§ **What to do**
An exact copy of the entries is needed, with every picture left out.

§ **Input data**
▬▬▬

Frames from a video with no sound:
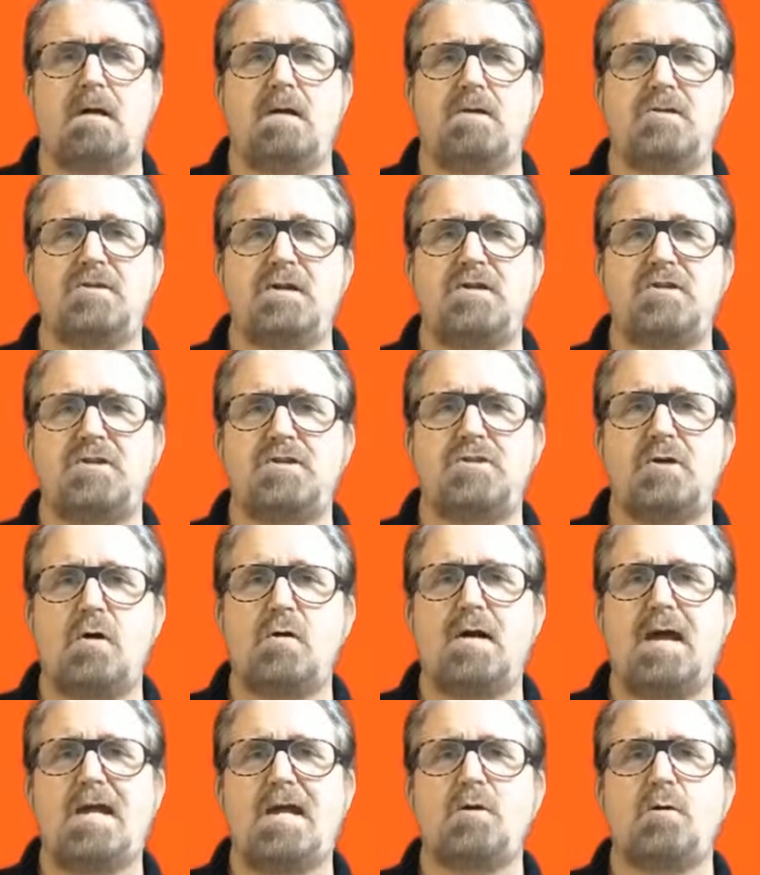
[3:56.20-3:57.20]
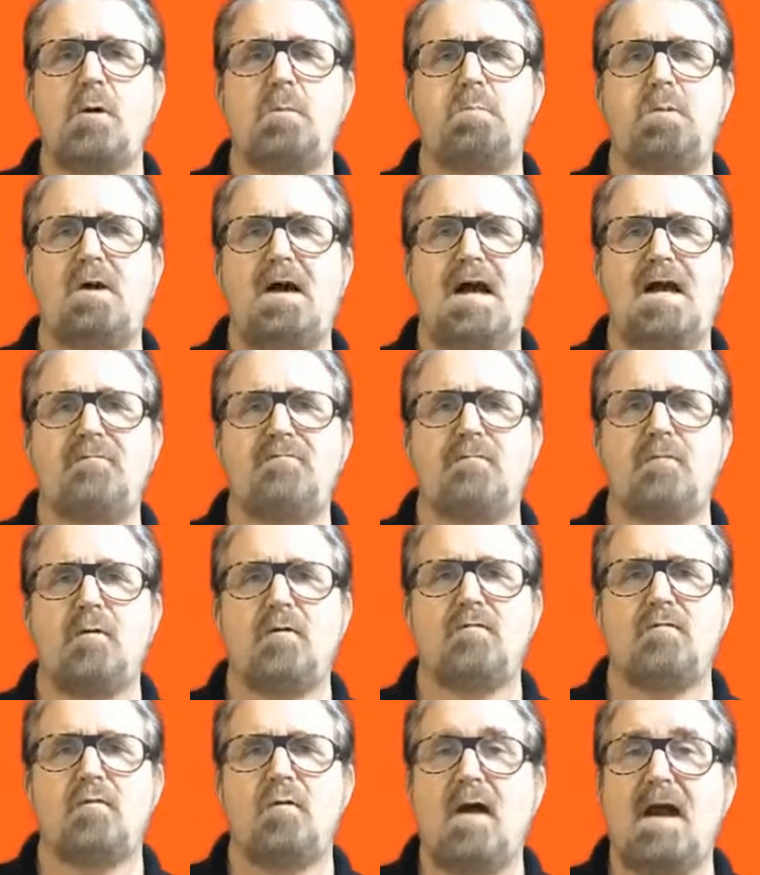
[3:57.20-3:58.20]
Since it's okay to apply for
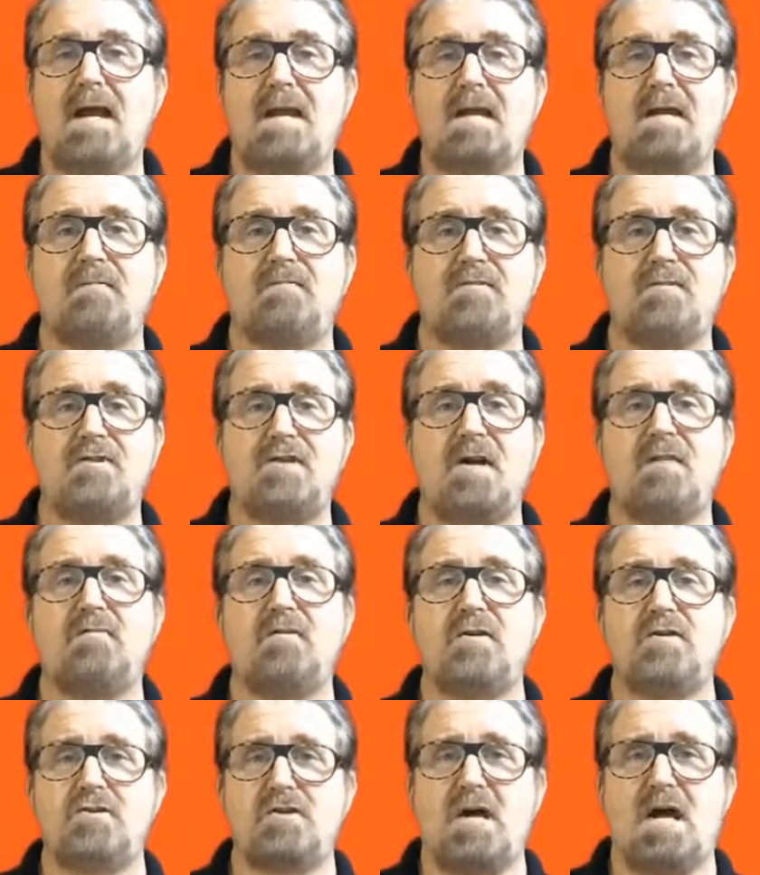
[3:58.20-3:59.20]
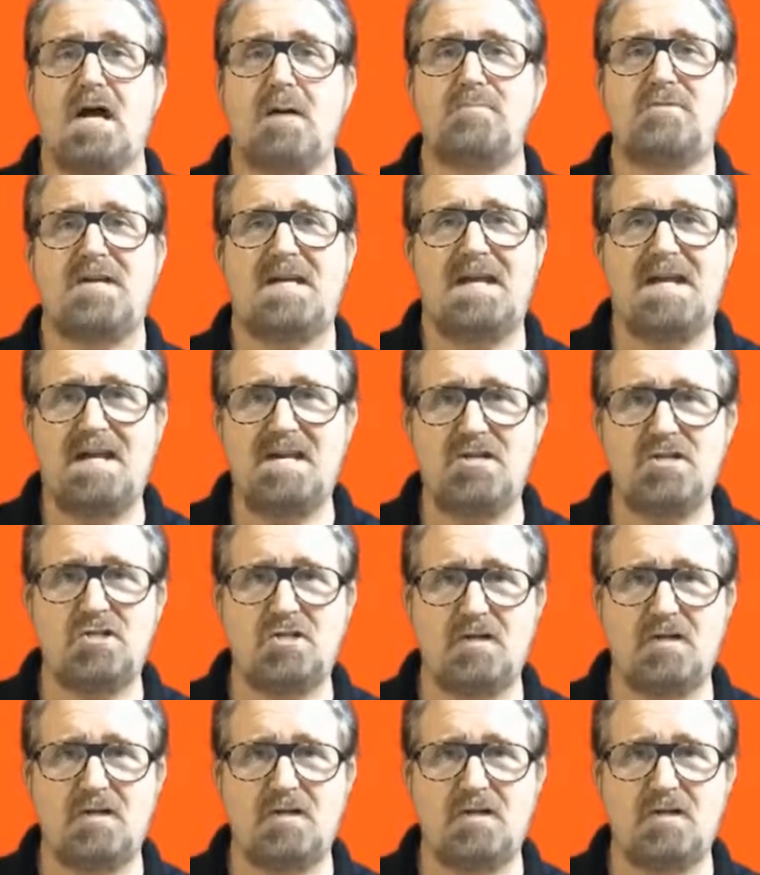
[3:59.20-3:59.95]
a variety of different jobs, each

▬▬▬

§ **Your solution**
Frames from a video with no sound:
[3:56.20-3:57.20]
[3:57.20-3:58.20]
Since it's okay to apply for
[3:58.20-3:59.20]
[3:59.20-3:59.95]
a variety of different jobs, each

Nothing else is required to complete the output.